Segment Start: STUDY MATERIAL

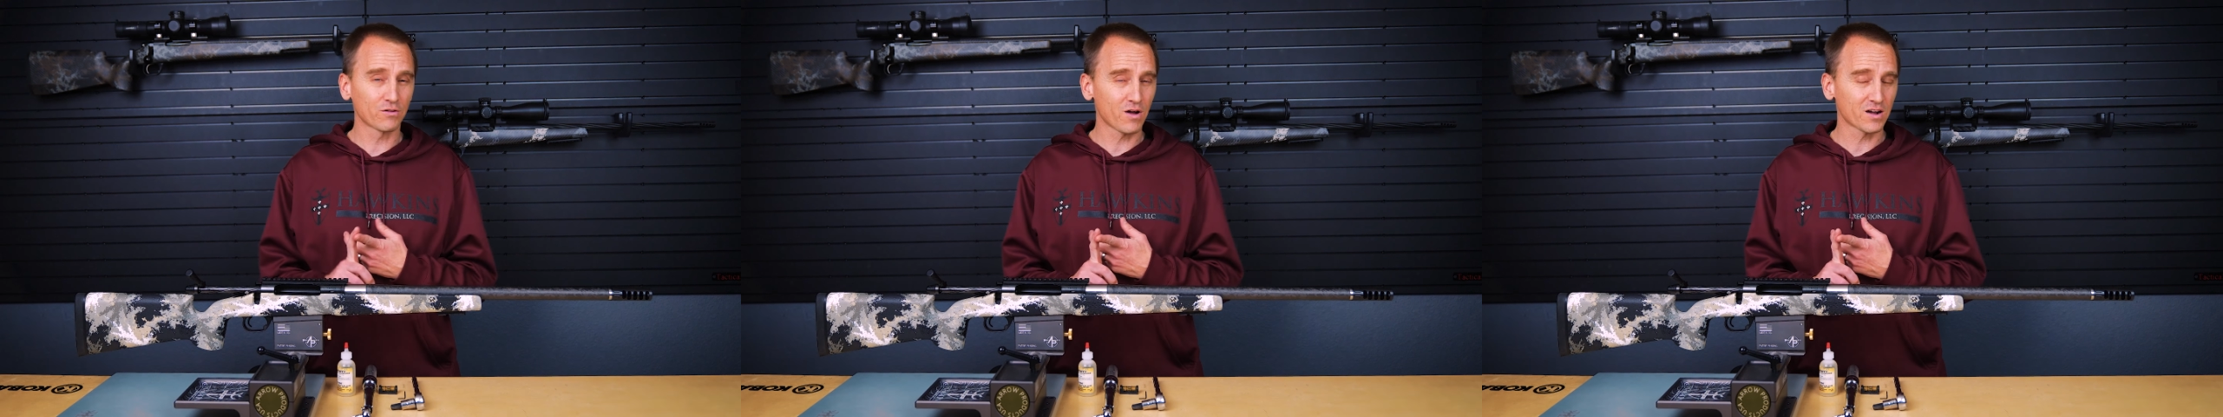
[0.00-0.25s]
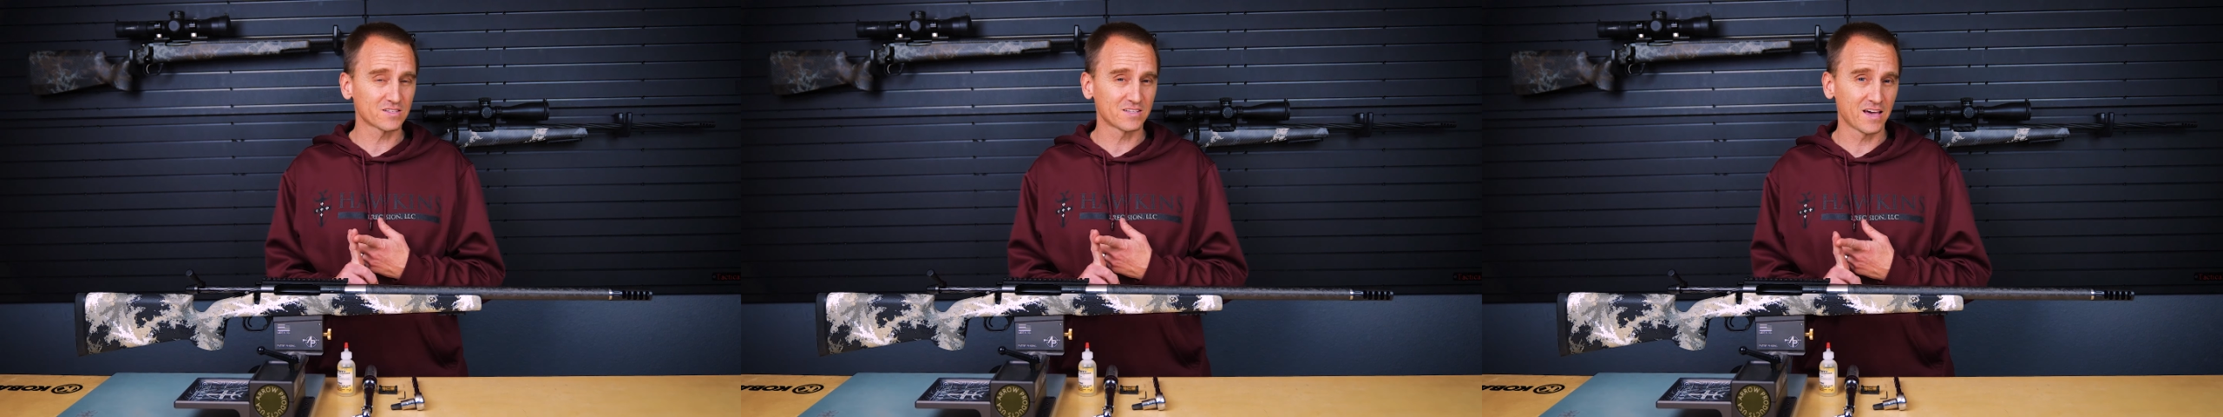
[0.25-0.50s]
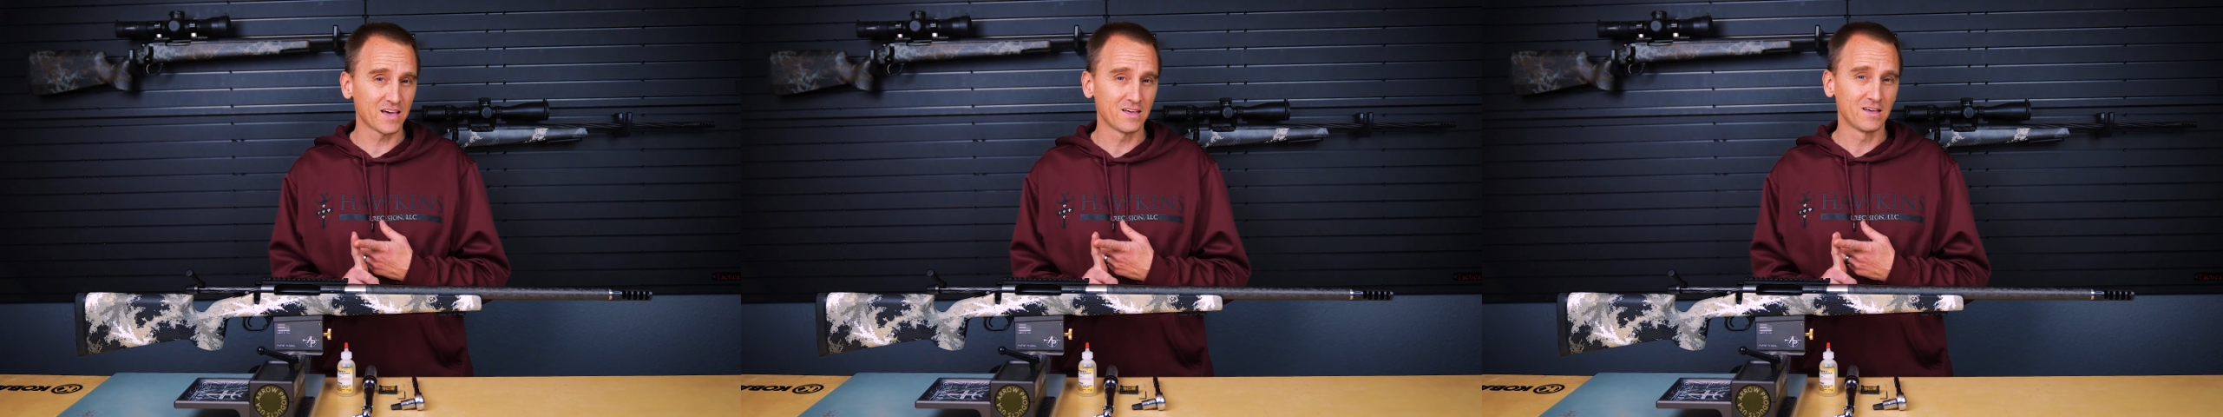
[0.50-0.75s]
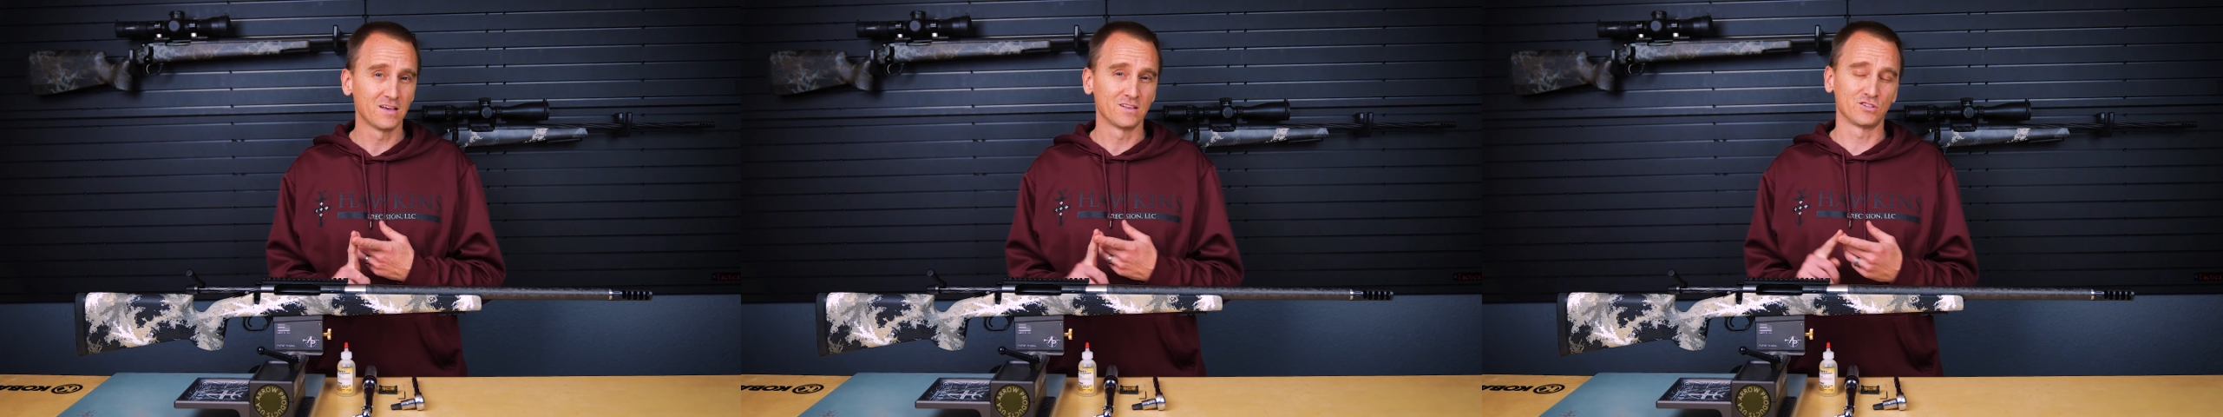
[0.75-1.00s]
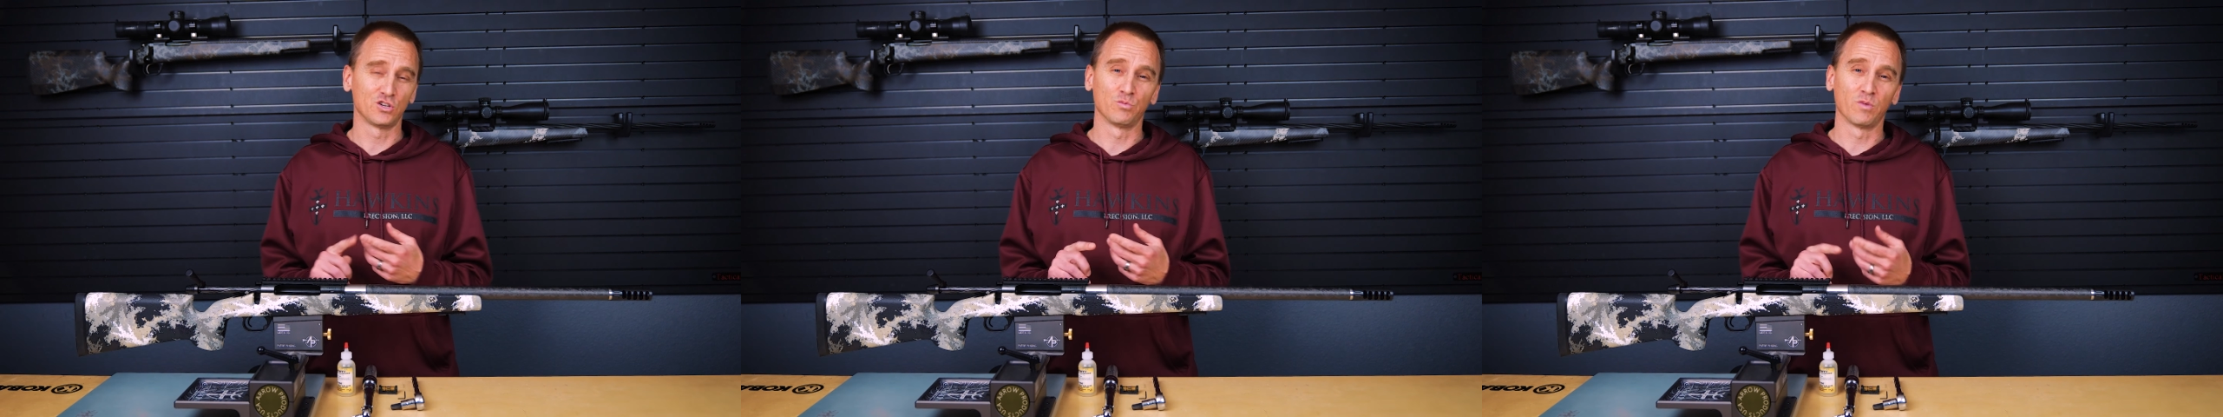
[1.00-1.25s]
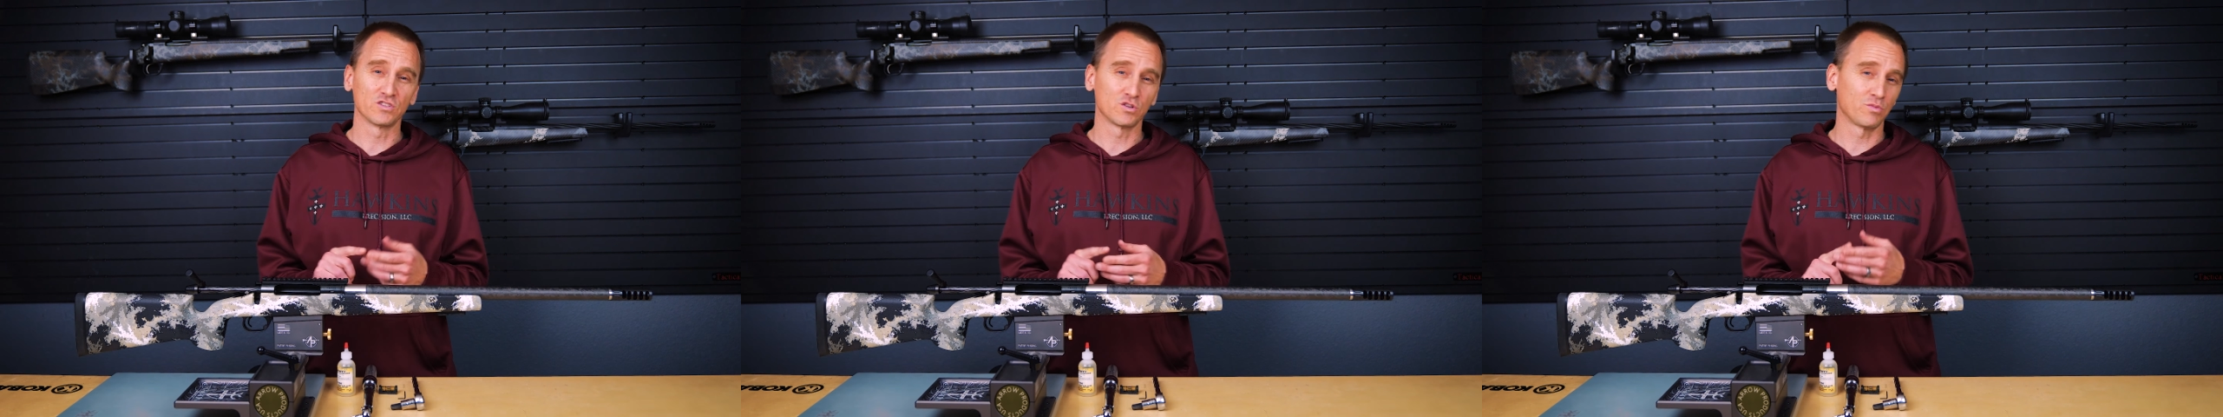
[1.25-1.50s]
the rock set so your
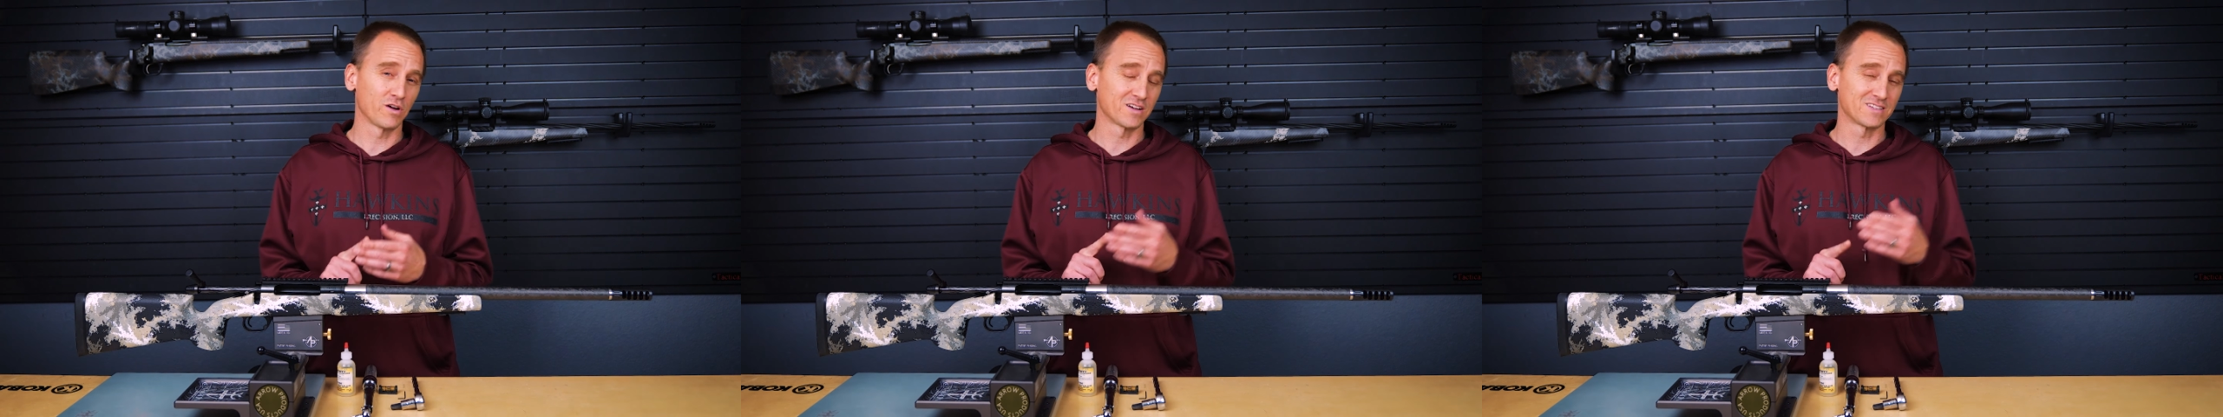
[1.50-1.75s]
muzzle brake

Segment End: STUDY MATERIAL

● WHAT THE EXERCISE ASKS
Reproduce every record above exactly, but leave out the pictures.

● SOLUTION FOR THIS EXERCISE
[0.00-0.25s]
[0.25-0.50s]
[0.50-0.75s]
[0.75-1.00s]
[1.00-1.25s]
[1.25-1.50s]
the rock set so your
[1.50-1.75s]
muzzle brake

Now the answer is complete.